Feral hog populations are increasing in size all across the U.S., and the state of Alabama is no different. As such, feral hog hunting in Alabama has taken off since the early 1990’s, when the increase in the number of hogs really took off. Feral hogs, although a tough adversary, should not be confused with game animals. Feral hogs are not native to Alabama, but they do compete directly with native animals for habitat, food and space. Hogs do make for good eating, but their rooting activity causes problems for many, many landowners, and they compete with other wildlife species for limited resources.
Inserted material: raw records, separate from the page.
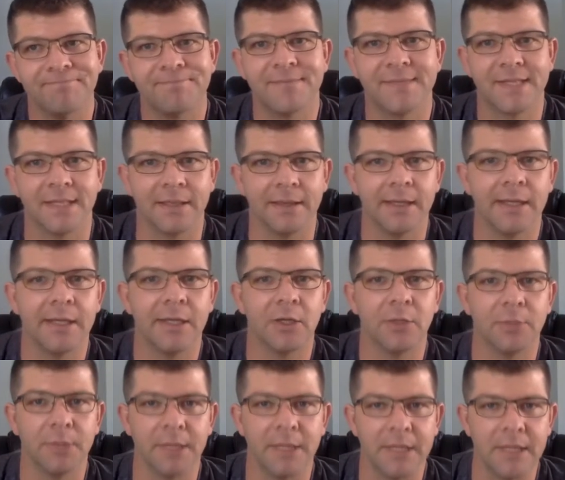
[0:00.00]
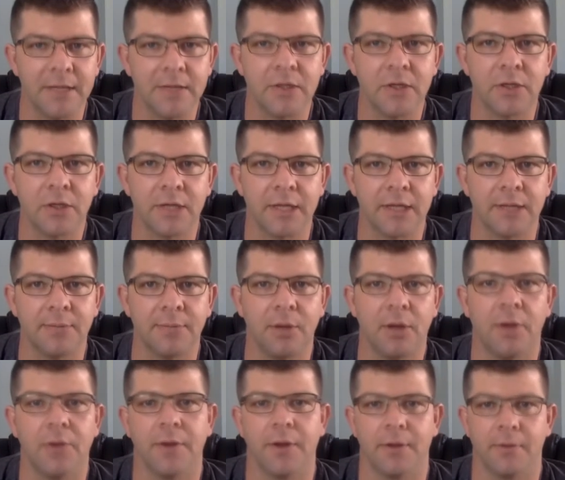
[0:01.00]
it's a little bit easier to get the
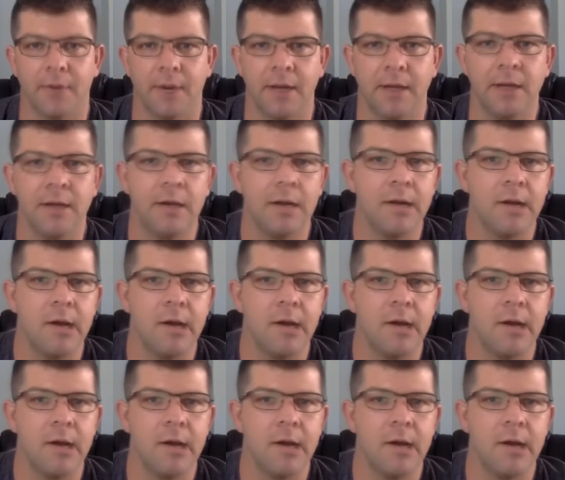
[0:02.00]
ball there, right?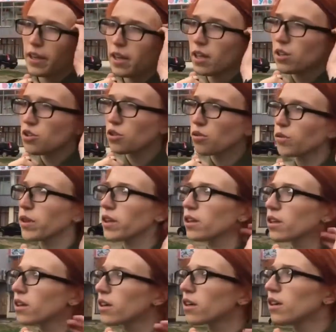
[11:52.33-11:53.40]
age of
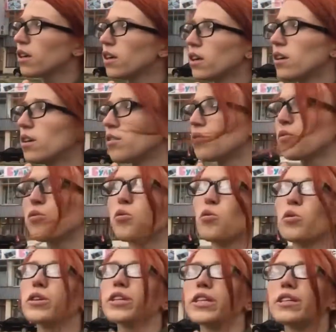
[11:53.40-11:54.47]
their
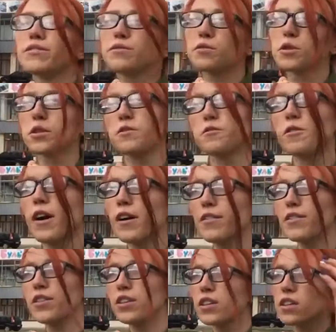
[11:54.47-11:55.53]
40,
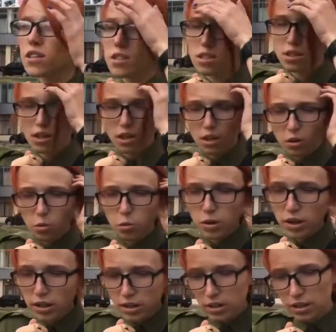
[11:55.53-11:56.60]
45 years,
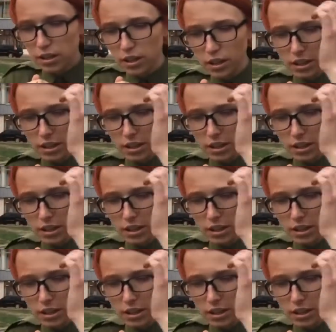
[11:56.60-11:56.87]
when theirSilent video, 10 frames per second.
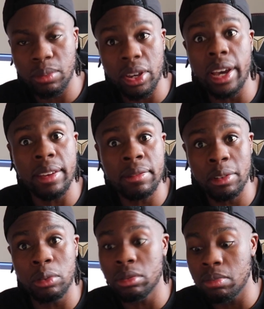But yeah, it
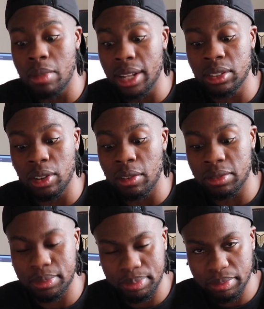feels mad
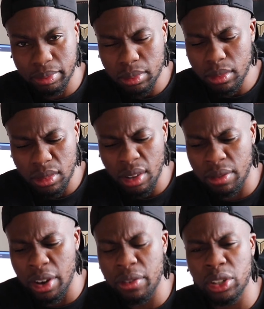soft,
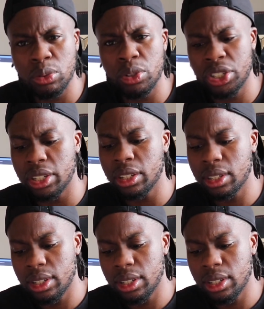very squishy.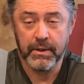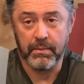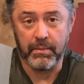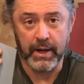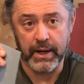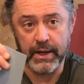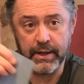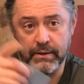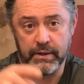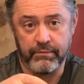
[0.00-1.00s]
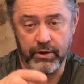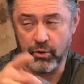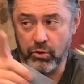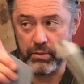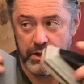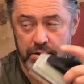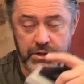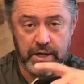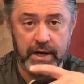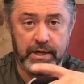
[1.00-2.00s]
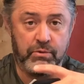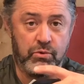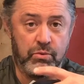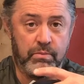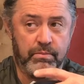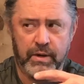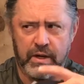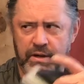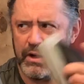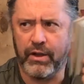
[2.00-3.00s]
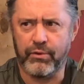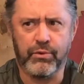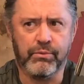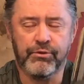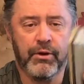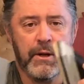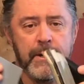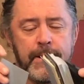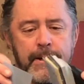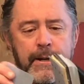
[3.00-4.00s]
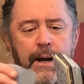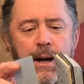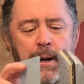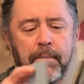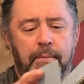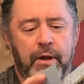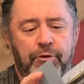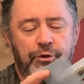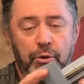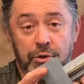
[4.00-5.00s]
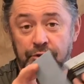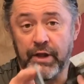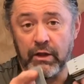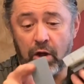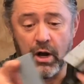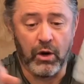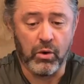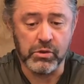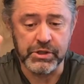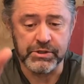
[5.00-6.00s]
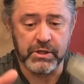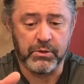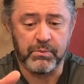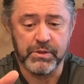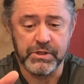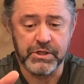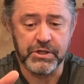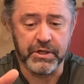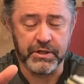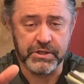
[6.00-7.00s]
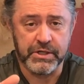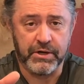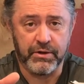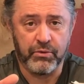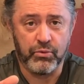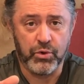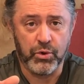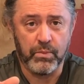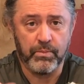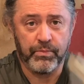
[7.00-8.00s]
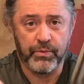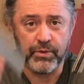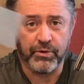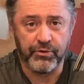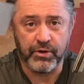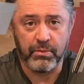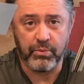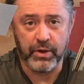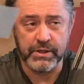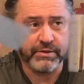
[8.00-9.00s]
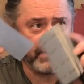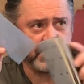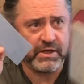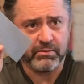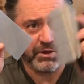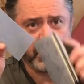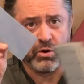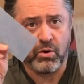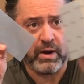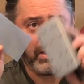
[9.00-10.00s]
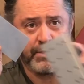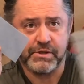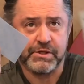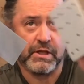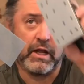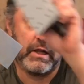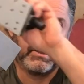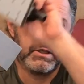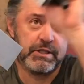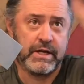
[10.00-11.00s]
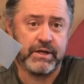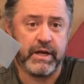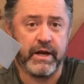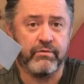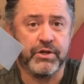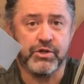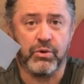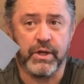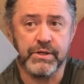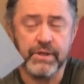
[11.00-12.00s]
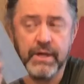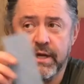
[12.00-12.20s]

my living room and dining room and other rooms. And so using that long hose, I was able to position it in the center of the room. Using the abrasive, I was able to go around and just lightly sand every joint,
Feral hogs can be fun to hunt, but they are a nuisance and wild hogs should ever be stocked or released into new habitat. The eating habits of wild hogs are destructive. They are omnivorous, meaning they will eat most anything in their path, plant, animal or otherwise. Food habit studies have found that feral hogs will even eat whitetail deer, ground nesting birds, eggs, and snakes. Of course, hogs also eat acorns and other seed crops as well as food plots.
Feral hogs and white-tailed deer compete directly for food and space. The greatest competition between whitetail and feral hogs is during the fall for mast (acorns) crops. Hunters that have spent any amount of time in areas where both hogs and deer occur know that whitetail will often move away at the sight or smell of a hog, and deer will move away from food sources once hogs move in. Deer and hogs don’t mix well at feeders.
Feral hogs are prolific animals. In fact, hogs are capable of producing several litters of up to eight animals on an annual basis. Research has suggested that over 80% of the hog population must be killed each year for the hog population to remain stable. Landowners know that once a couple of hogs move in they tend to grow the population quite quickly. Once hogs are established in an area they are impossible to eradicate, but continuous hog hunting and hog trapping can help keep populations flat.
Feral hogs can often be found by hunters throughout the year, but they are easiest to pattern during the late winter and early spring. Hogs like thick, brushy habitat to hide in, but will feed just about anywhere, especially under the cover of darkness. Hogs eat on acorns during the fall and then turn to roots, grubs, and such during the winter. When food becomes more limited during the winter, hogs will increase their movements and can be patterned at food sources. Hogs can be seen any time of the day, but heavily-hunted populations tend to go nocturnal.
Hogs have poor eyesight as well as hearing, so hunters can often sneak up very close to animals while hog hunting in Alabama. This makes bowhunting for hogs quite fun, but hunters do have to play the wind correctly. Feral hogs have an excellent since of smell. It has been estimated that a feral hog‘s sense of smell is about 10 times more sensitive as a whitetail deer’s. And hunters know that a deer can smell pretty well. Feral hogs are smart animals that are difficult to control, fun to hunt and will be with us well into the future.